The damage a house can take depends on several variables, including the wind’s strength and direction, the house’s age and condition, and its location. The wind speeds at which various kinds of harm may happen are as follows:
- Minor Damage
Wind speeds of roughly 65-85 mph might cause minor damage to a house. It may involve siding, gutter, and shingle damage. Branches and limbs from trees can fall and harm the roof or other components of the house.
- Moderate Damage
Wind gusts between 86 to 110 mph can cause moderate damage. Damage to windows, doors, and garage doors is one example. Damage to chimneys and vents and missing or broken shingles on the roof are possible.
- Severe Damage
Wind gusts between 136 to 165 mph can cause severe damage. It may result in serious roof damage, including the possibility of the roof being lifted off the home. Additionally, structural harm could affect the walls and foundation.
Watch this new video to see the impact of severe winds on Florida homes:
Florida homes damaged by wind, hail during severe weather
- Extreme Damage
Wind gusts greater than 166 to 200 mph can cause severe damage. It may involve the entire house, including the roof, the walls, and the foundation, being destroyed. The home can be blown away or uprooted from its foundation.
Protecting Your Home From Wind Damage
You can take many precautions to guard your house against wind damage. Here are a few pieces of advice:
- Storm Shutters
You can cover any exposed windows and other glass surfaces with storm shutters. Coverings should be placed over all windows, French doors, sliding glass doors, and skylights. The styles of manufactured storm shutters vary.
For more information about manufactured shutters, contact a neighborhood construction supply vendor.
Carefully adhere to the manufacturer’s instructions when installing manufactured shutters. Before installing shutters, find out if a building permit is required from your local building official. To swiftly install your shutters during a storm watch, they must be installed, labeled, and preserved.
- Regular Maintenance
Your home may avoid wind damage with routine upkeep. It includes performing routine maintenance on your windows, siding, and roof. Ensure that you also prune any trees or branches that could be dangerous.
- Reinforce Your Doors And Windows
Your doors and windows can be protected from being broken or blown in during strong winds by strengthening them. Impact-resistant glass or storm shutters can be used to achieve this.
- Secure Loose Items
During strong winds, loose objects like patio furniture, grills, and trash cans can become dangerous projectiles. During a storm, protect these goods or bring them inside.

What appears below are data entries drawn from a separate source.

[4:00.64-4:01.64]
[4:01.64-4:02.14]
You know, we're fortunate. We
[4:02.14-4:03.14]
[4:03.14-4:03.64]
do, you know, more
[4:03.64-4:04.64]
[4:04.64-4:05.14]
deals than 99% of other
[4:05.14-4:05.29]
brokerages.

- Install A Wind-Resistant Roof
When there are strong gusts, a wind-resistant roof can assist in keeping your house from being damaged. It includes choosing roofing materials like metal or asphalt shingles that are made to withstand strong winds.

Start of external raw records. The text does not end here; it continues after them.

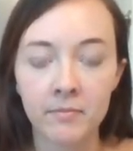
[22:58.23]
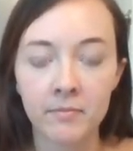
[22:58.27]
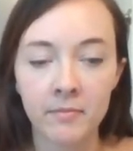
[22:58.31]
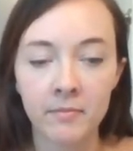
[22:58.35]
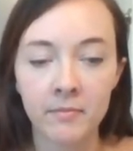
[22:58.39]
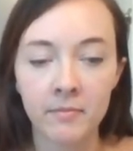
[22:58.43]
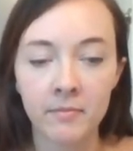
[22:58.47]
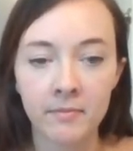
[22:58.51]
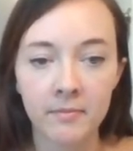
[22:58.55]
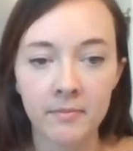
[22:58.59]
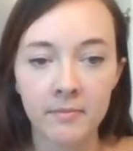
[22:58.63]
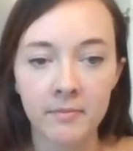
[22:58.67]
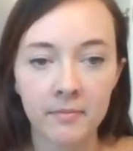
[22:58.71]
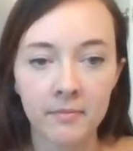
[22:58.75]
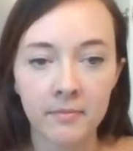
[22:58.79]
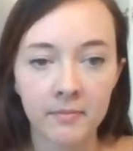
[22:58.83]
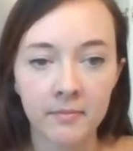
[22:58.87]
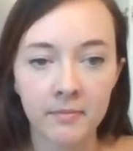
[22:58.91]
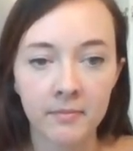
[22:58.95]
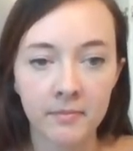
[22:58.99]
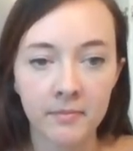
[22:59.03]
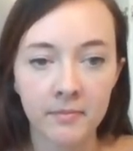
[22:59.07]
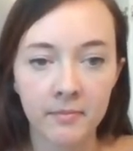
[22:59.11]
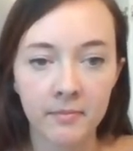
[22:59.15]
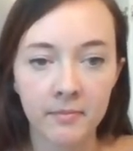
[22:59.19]

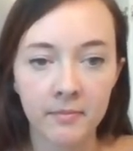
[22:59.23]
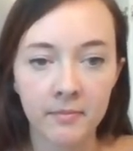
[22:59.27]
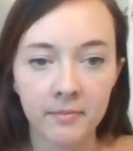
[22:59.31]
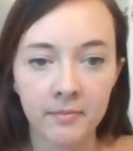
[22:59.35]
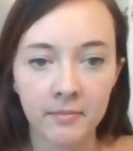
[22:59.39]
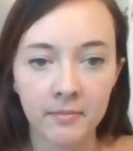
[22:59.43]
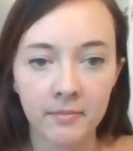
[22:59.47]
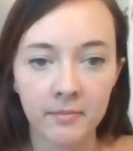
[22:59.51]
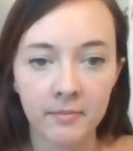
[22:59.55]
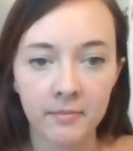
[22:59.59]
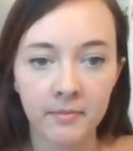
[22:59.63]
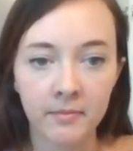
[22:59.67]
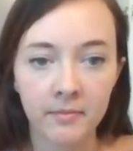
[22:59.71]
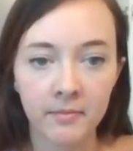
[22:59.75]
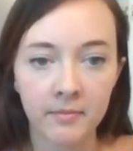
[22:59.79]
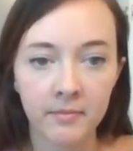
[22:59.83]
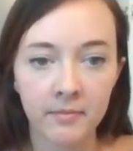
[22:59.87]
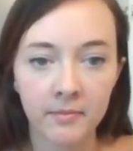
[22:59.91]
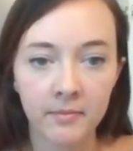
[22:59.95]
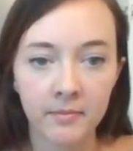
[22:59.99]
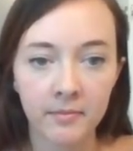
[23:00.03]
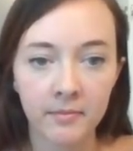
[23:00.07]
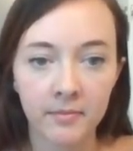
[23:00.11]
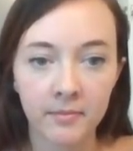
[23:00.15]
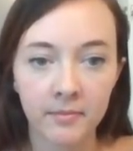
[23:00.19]

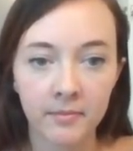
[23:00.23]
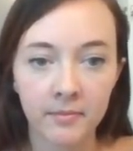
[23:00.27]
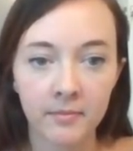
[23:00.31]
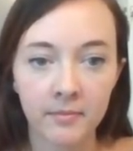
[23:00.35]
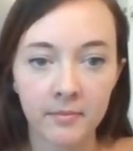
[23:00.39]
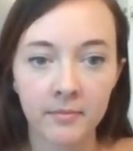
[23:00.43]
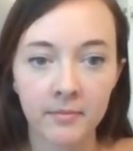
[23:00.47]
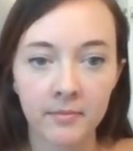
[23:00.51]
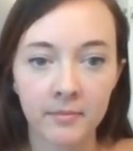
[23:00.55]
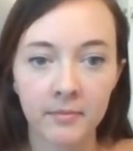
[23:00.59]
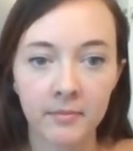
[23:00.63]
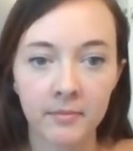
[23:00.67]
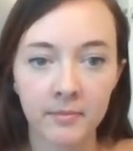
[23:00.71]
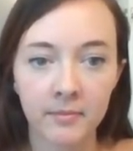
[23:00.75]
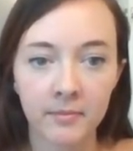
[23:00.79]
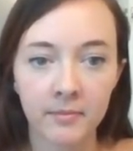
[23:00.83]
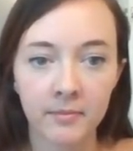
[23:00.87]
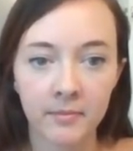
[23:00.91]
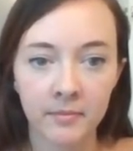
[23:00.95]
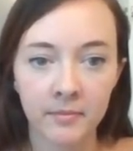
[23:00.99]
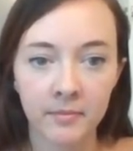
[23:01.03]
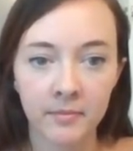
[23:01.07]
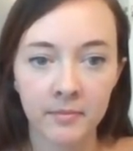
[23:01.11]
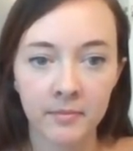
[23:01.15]
The person shown says nothing.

- Consider A Wind-Resistant Garage Door
When there are strong gusts, a wind-resistant garage door can assist in keeping your house from being damaged. It involves utilizing a wind-rated door strengthened with steel or aluminum.
- Build A Safe Room
A safe room is a space in your home built to resist strong winds and offers safety during a storm. It could be an outdoor building, a reinforced inside space, or a distinct structure.
Homes are susceptible to severe wind damage, ranging from tiny dents to total devastation. A house’s ability to sustain damage depends on some variables, including the wind’s direction and speed, the house’s age and condition, and location.
Regular home maintenance is essential to prevent wind damage, as is strengthening your doors and windows, securing loose objects, installing a wind-resistant roof and garage door, and considering constructing a safe room.
Following these precautions, you can protect your home from harm and ensure your family’s safety during strong winds.